The U.S. average diesel fuel price fell nearly 1 cent to $3.07 per gallon on March 18, nearly 10 cents higher than a year ago. The Midwest price fell nearly 2 cents to $2.99 per gallon, the Gulf Coast price fell over 1 cent to $2.87 per gallon, and the West Coast price fell nearly 1 cent to $3.50 per gallon. The Rocky Mountain price increased nearly 1 cent, remaining at $2.94 per gallon, and the East Coast price rose less than 1 cent, remaining at $3.12 per gallon.
Propane/propylene inventories rise
U.S. propane/propylene stocks increased by 1.0 million barrels last week to 51.1 million barrels as of March 15, 2019, 6.3 million barrels (14.0%) greater than the five-year (2014-2018) average inventory levels for this same time of year.
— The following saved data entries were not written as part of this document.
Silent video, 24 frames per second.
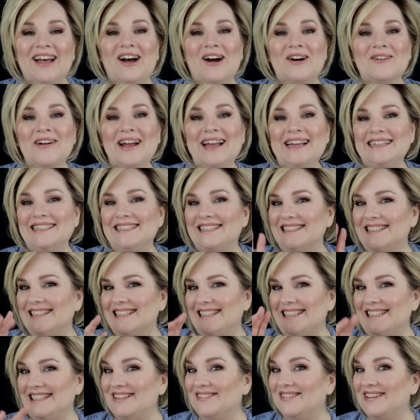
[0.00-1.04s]
All right,
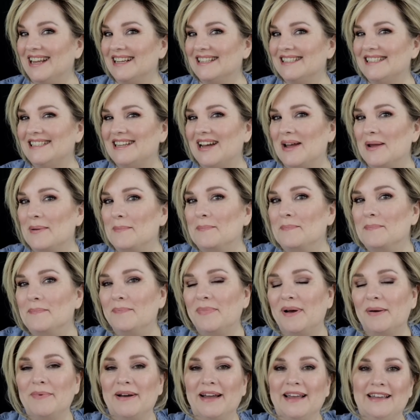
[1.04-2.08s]
see you next
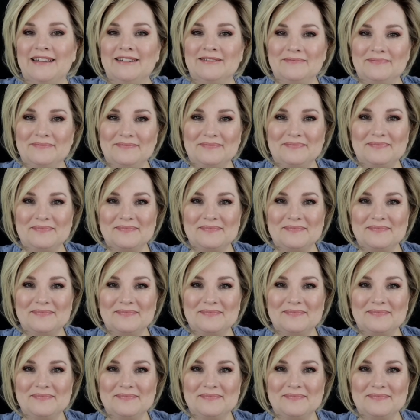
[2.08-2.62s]
time. Bye bye.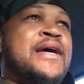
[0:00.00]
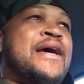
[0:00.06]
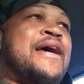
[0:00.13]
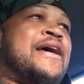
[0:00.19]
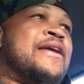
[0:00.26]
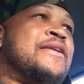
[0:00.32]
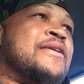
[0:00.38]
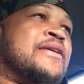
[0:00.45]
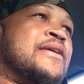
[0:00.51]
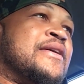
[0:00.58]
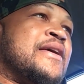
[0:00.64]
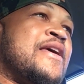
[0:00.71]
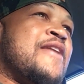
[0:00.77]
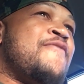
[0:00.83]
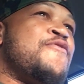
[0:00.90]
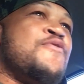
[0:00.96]
And
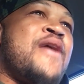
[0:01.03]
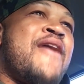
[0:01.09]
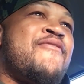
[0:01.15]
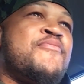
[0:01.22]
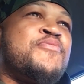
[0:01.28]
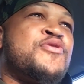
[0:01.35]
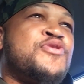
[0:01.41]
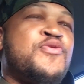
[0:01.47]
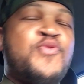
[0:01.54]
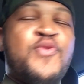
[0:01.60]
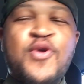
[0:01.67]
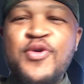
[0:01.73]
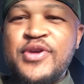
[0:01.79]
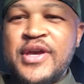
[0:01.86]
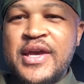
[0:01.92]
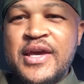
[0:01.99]
if you haven't put the
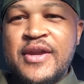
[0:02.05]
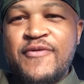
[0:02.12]
work in,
Gulf Coast, East Coast, and Rocky Mountain/West Coast inventories increased by 1.2 million barrels, 0.4 million barrels, and 0.1 million barrels, respectively, while Midwest inventories decreased by 0.7 million barrels. Propylene non-fuel-use inventories represented 12.1% of total propane/propylene inventories.
Residential heating fuel prices decrease
As of March 18, 2019, residential heating oil prices averaged nearly $3.22 per gallon, 1 cent per gallon below last week’s price but 16 cents per gallon above last year’s price at this time. Wholesale heating oil prices averaged $2.09 per gallon, nearly 4 cents per gallon less than last week’s price but 8 cents per gallon more than a year ago.
Residential propane prices averaged $2.41 per gallon, less than 1 cent per gallon lower than last week’s price and almost 8 cents per gallon lower than a year ago. Wholesale propane prices averaged nearly $0.84 per gallon, less than 1 cent per gallon above last week’s price but 3 cents per gallon below last year’s price.